**Saved entries:**
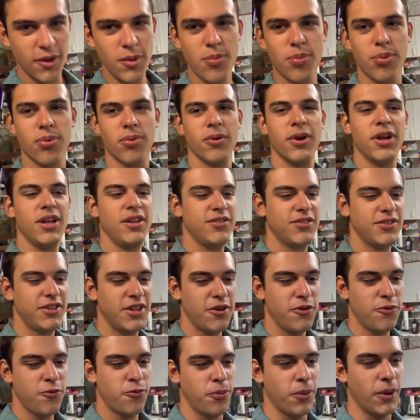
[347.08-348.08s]
they're pretty
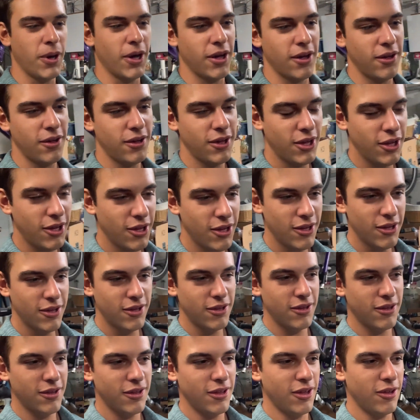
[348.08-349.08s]
stiff, but
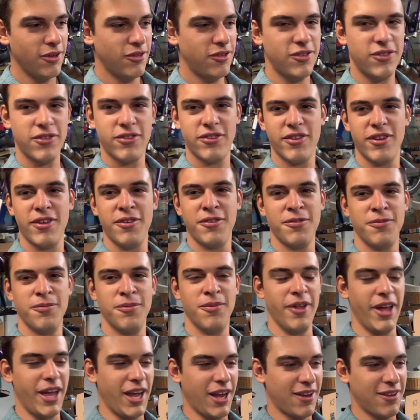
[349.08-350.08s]
it's
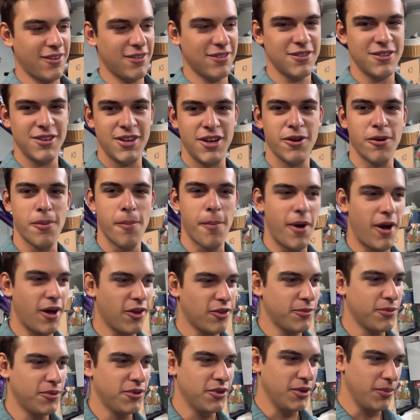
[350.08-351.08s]
like near
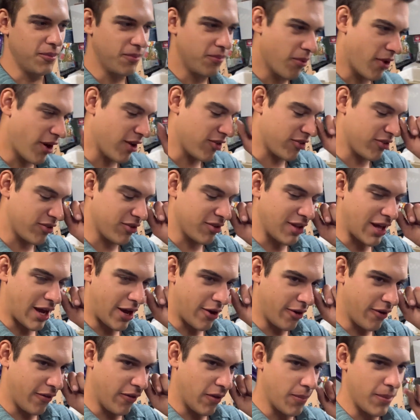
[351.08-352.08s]
impossible to press
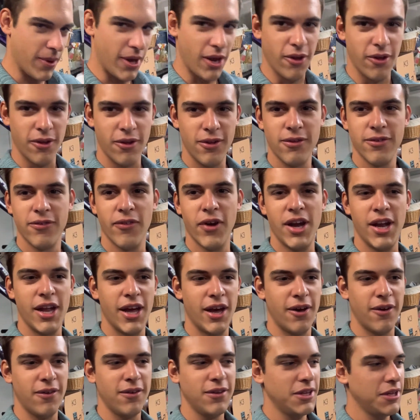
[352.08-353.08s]
down on the pedal right
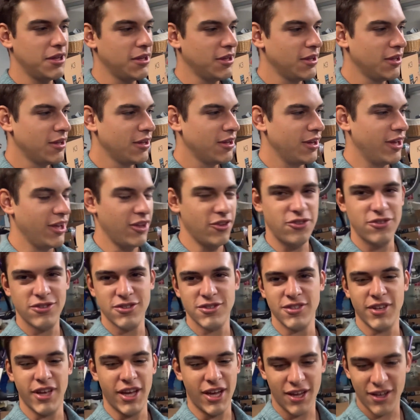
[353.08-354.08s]
now. It's
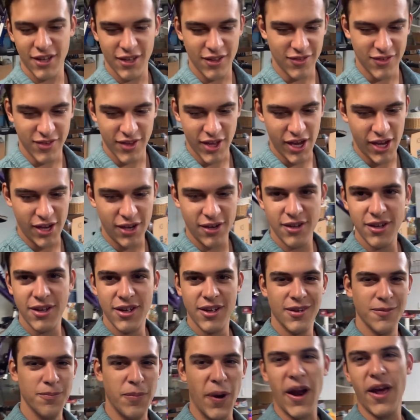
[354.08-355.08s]
just like insane.
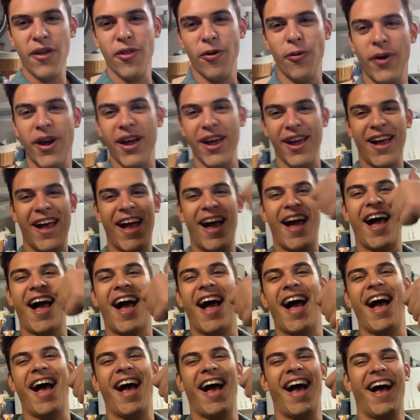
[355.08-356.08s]
But either way,
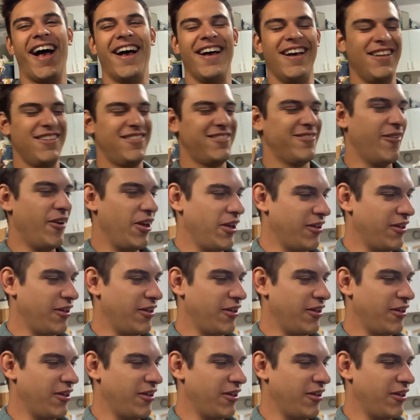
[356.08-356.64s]
it's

**Task objective:** Exactly the lines from the line that contains "[350.08-351.08s]" through the last line above, and no other lines, must be output, with pictures excluded.

**Response below:**
[350.08-351.08s]
like near
[351.08-352.08s]
impossible to press
[352.08-353.08s]
down on the pedal right
[353.08-354.08s]
now. It's
[354.08-355.08s]
just like insane.
[355.08-356.08s]
But either way,
[356.08-356.64s]
it's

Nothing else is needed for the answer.